### Problem statement
The records below must be transcribed exactly. Do not include the pictures.

***** Recorded data

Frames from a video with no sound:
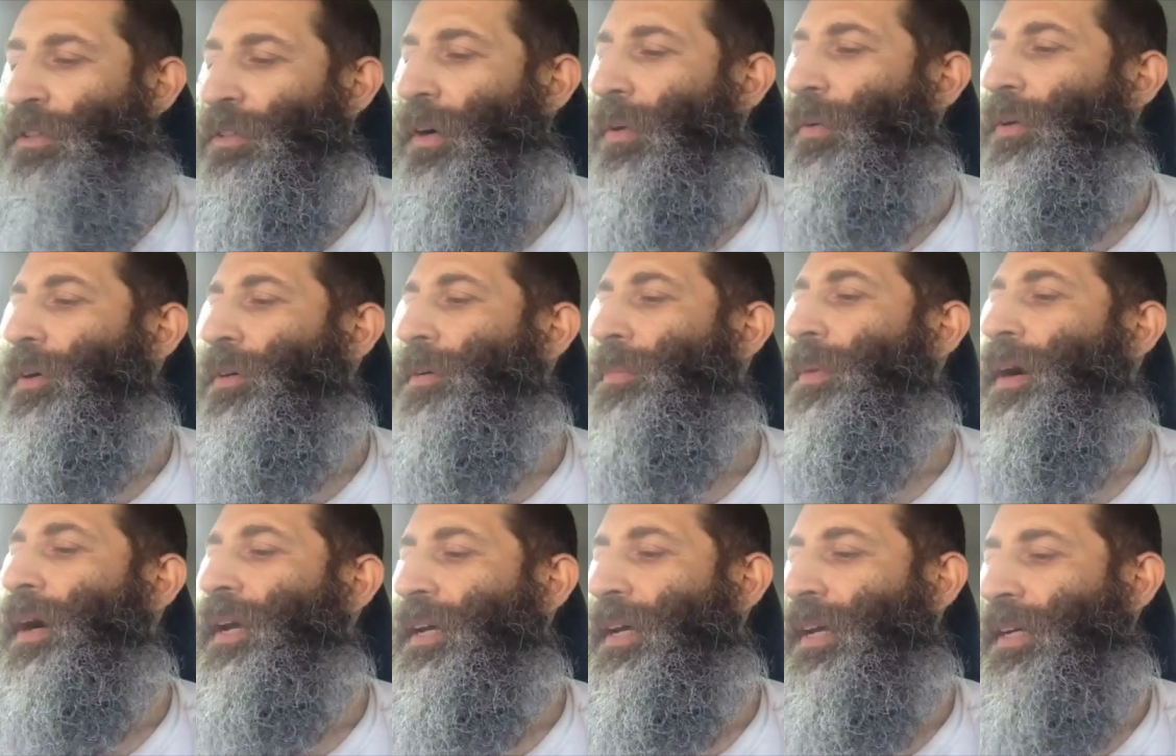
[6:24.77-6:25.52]
So I want to
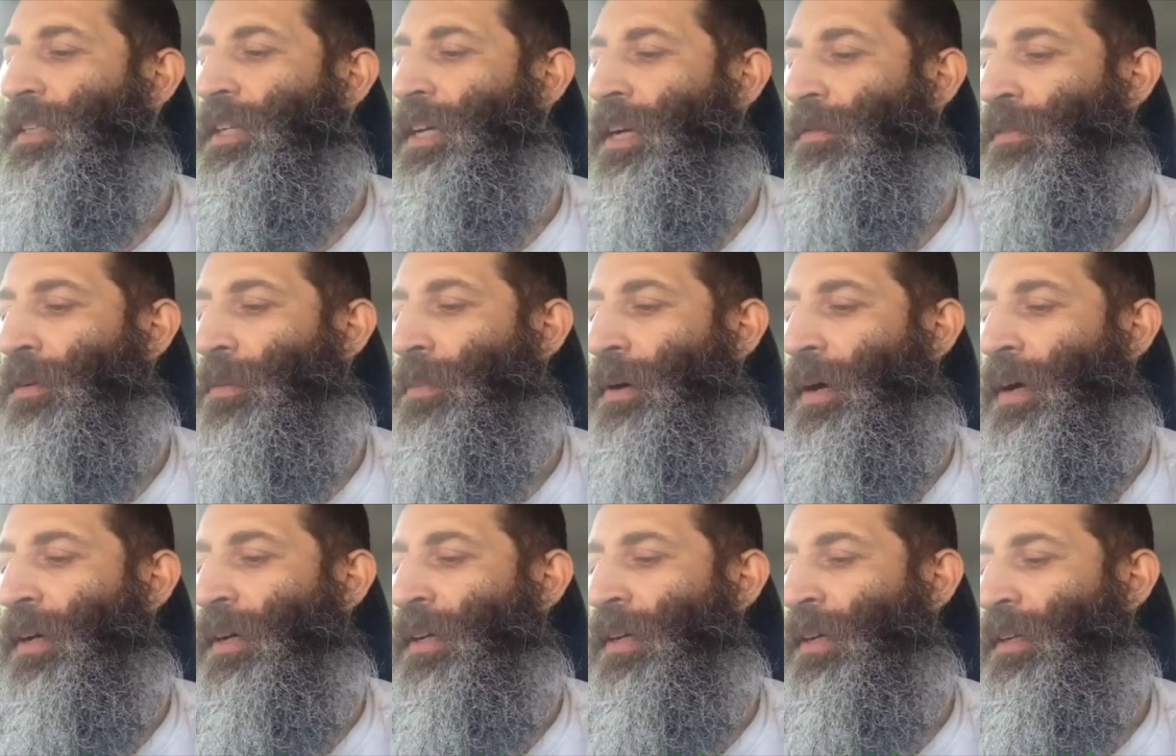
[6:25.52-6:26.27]
remind that to
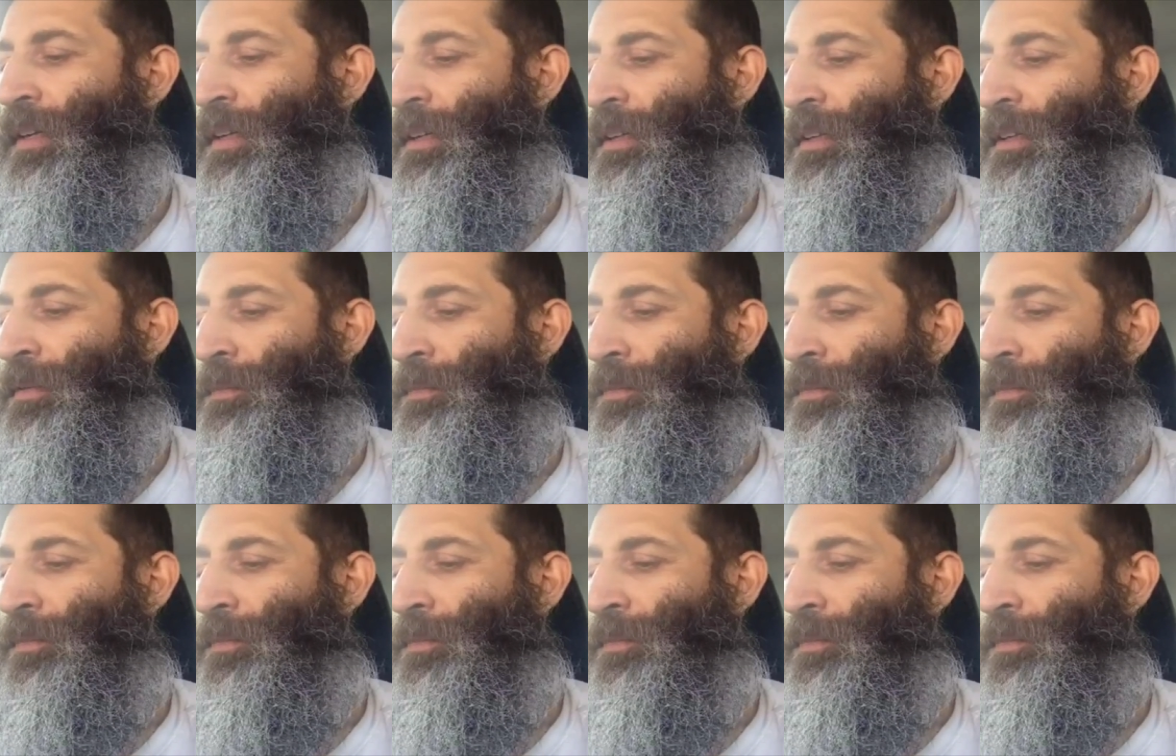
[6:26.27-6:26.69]
everybody. And,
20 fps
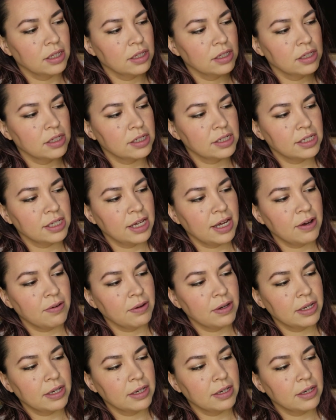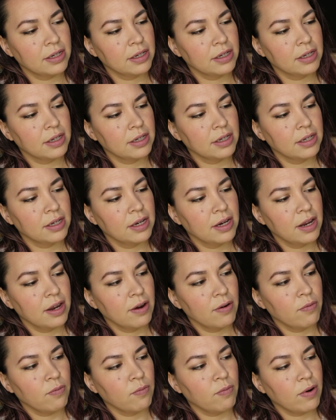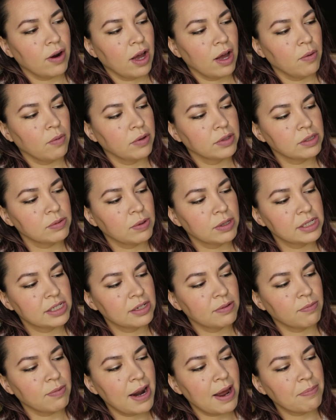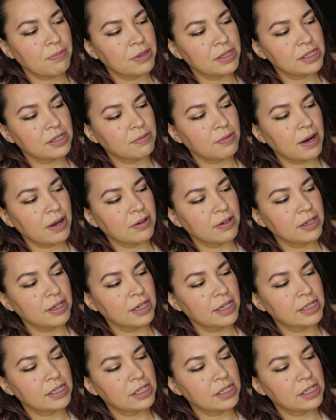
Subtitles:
You see how it almost wants to wrap this around it?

**********

### Result of this task
Frames from a video with no sound:
[6:24.77-6:25.52]
So I want to
[6:25.52-6:26.27]
remind that to
[6:26.27-6:26.69]
everybody. And,
20 fps
Subtitles:
You see how it almost wants to wrap this around it?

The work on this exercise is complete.